LV dysfunction (chronic decompensated stage) is a frequent complication of severe MR that occurs if the disease is not treated properly during the reversible phase [11, 12]. It is associated with myocardial structural damage as interstitial fibrosis and reduction in myofiber content that provokes decrease in myofiber contractility [13] and increase in left ventricular filling pressures and finally pulmonary congestion. A downward cycle is now activated: increased ventricular pressure further dilates the left ventricle, increasing systolic wall stress and afterload, which in turn reduces ventricular systolic function. The time during which patients progress from compensated to decompensated MR depends on some variables as the severity of the regurgitation, afterload, and ventricular contractility.

In ischemic/functional MR, blood regurgitation is provoked by tethering and tenting of the leaflets and loss of coaptation surface [14, 15] due to localized LV deformation with apical and posterior displacement of the papillary muscles. The RVol in ischemic MR is usually less than in organic MR [16], and LV dilatation and LA dilatation are in excess to the degree of MR [7], due to the presence of a dilatated, poor performant heart.
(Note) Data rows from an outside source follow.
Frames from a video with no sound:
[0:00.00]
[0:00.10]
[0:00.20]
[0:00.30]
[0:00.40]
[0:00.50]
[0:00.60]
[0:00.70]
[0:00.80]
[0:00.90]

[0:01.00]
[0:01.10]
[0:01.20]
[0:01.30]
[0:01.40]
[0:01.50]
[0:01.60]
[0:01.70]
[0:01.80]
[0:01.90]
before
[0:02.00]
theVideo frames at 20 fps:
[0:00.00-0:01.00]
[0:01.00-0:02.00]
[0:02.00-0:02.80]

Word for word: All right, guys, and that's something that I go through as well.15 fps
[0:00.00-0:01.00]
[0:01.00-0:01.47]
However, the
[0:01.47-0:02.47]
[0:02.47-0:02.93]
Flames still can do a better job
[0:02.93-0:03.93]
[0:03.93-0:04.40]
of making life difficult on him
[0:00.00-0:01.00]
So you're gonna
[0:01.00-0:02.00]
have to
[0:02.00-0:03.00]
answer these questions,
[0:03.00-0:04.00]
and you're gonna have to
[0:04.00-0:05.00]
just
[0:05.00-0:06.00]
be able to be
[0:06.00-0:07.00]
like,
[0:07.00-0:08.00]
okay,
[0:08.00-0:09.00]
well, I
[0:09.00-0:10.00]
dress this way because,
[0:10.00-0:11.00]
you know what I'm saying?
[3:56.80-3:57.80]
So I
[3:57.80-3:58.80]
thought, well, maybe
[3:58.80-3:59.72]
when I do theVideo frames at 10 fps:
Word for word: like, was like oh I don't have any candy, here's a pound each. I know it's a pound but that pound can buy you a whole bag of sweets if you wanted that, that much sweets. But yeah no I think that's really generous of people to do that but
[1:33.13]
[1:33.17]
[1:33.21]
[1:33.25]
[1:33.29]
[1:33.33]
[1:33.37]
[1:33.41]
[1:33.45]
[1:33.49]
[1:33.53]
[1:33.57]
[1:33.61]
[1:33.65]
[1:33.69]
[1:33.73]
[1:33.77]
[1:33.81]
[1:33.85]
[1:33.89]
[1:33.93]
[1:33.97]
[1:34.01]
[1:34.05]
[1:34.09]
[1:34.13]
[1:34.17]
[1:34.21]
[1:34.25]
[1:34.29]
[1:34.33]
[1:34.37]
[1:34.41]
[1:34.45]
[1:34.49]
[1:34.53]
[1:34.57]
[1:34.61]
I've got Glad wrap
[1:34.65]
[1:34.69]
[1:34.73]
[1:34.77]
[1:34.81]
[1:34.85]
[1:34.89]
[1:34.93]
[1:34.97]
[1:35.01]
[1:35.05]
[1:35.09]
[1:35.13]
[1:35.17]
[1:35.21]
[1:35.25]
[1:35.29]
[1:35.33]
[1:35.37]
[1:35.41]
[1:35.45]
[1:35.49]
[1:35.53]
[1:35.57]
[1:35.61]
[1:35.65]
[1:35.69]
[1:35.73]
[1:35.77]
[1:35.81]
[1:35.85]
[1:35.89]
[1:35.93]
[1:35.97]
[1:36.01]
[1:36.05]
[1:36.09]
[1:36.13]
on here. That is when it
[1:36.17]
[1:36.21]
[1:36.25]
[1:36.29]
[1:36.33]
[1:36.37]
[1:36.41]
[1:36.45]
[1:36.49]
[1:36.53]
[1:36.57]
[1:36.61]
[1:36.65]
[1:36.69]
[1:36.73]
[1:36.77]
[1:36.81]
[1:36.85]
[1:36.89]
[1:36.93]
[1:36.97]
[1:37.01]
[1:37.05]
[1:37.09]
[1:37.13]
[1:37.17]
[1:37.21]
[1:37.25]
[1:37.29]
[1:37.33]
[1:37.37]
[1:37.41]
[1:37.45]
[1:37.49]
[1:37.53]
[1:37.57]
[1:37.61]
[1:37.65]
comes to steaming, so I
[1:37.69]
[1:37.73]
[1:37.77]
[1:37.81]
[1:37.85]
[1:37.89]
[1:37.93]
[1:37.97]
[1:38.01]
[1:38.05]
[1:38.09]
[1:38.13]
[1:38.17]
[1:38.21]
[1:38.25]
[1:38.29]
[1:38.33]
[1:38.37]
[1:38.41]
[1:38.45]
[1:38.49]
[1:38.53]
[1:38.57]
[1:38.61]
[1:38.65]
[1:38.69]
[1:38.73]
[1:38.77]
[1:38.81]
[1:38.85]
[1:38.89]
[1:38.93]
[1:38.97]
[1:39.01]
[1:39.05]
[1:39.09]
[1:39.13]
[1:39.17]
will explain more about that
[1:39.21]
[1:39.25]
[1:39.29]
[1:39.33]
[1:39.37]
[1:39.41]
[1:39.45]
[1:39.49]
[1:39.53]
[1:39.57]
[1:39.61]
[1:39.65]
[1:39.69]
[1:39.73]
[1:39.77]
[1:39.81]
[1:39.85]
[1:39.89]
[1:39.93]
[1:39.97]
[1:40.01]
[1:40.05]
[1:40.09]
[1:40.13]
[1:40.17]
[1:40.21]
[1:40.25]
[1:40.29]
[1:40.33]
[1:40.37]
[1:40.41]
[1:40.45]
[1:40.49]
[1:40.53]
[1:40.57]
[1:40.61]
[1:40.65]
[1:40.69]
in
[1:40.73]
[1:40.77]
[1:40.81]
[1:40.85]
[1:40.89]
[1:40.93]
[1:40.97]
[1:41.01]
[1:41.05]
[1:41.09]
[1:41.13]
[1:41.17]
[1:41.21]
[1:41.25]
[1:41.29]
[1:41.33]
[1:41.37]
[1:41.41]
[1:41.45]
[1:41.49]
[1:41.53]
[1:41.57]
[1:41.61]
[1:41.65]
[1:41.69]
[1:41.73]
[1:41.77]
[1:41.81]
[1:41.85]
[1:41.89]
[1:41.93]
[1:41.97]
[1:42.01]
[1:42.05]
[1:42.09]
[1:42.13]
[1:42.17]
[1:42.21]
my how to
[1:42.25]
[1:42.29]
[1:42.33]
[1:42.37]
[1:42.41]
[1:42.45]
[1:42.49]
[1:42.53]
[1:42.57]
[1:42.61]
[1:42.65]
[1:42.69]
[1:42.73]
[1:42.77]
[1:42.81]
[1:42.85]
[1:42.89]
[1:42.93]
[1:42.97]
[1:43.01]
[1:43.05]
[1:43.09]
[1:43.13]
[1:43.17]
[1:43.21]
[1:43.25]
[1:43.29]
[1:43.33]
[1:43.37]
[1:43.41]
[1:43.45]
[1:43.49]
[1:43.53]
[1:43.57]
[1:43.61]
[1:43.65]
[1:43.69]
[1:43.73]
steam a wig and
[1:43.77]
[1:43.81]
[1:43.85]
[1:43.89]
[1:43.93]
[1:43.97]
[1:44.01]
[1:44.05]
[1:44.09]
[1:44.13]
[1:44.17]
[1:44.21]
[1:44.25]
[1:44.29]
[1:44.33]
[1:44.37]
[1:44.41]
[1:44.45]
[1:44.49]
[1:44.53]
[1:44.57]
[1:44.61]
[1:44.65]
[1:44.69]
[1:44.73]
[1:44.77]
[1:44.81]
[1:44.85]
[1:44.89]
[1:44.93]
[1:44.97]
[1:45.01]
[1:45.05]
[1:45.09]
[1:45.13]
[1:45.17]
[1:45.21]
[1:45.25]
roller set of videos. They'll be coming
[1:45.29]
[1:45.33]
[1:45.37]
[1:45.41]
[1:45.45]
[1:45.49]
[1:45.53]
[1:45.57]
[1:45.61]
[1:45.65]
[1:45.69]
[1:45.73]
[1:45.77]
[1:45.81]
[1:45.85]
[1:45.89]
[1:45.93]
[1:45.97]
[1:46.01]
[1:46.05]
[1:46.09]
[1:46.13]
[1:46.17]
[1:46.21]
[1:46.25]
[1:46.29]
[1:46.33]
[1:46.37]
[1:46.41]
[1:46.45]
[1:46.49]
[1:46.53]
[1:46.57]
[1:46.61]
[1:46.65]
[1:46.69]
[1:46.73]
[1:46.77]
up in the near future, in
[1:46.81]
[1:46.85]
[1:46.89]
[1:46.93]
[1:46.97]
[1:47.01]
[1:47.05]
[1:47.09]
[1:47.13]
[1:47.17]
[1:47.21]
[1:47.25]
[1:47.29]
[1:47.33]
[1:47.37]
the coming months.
Chronic MR is a slow process that allows a gradual LA enlargement and a consequent increase in LA compliance that permits to maintain a normal or near normal LA pressure. For this reason, patients may remain asymptomatic for years despite severe MR. However, once symptoms arise, fatigue and generalized weakness predominate early. As left ventricular function deteriorates, exertional dyspnea, orthopnea, and paroxysmal nocturnal dyspnea become more prominent. Frank pulmonary edema or hemoptysis may also develop and is usually triggered by atrial fibrillation or increase in the degree of MR. Sudden death as the initial presentation of MR is possible [17].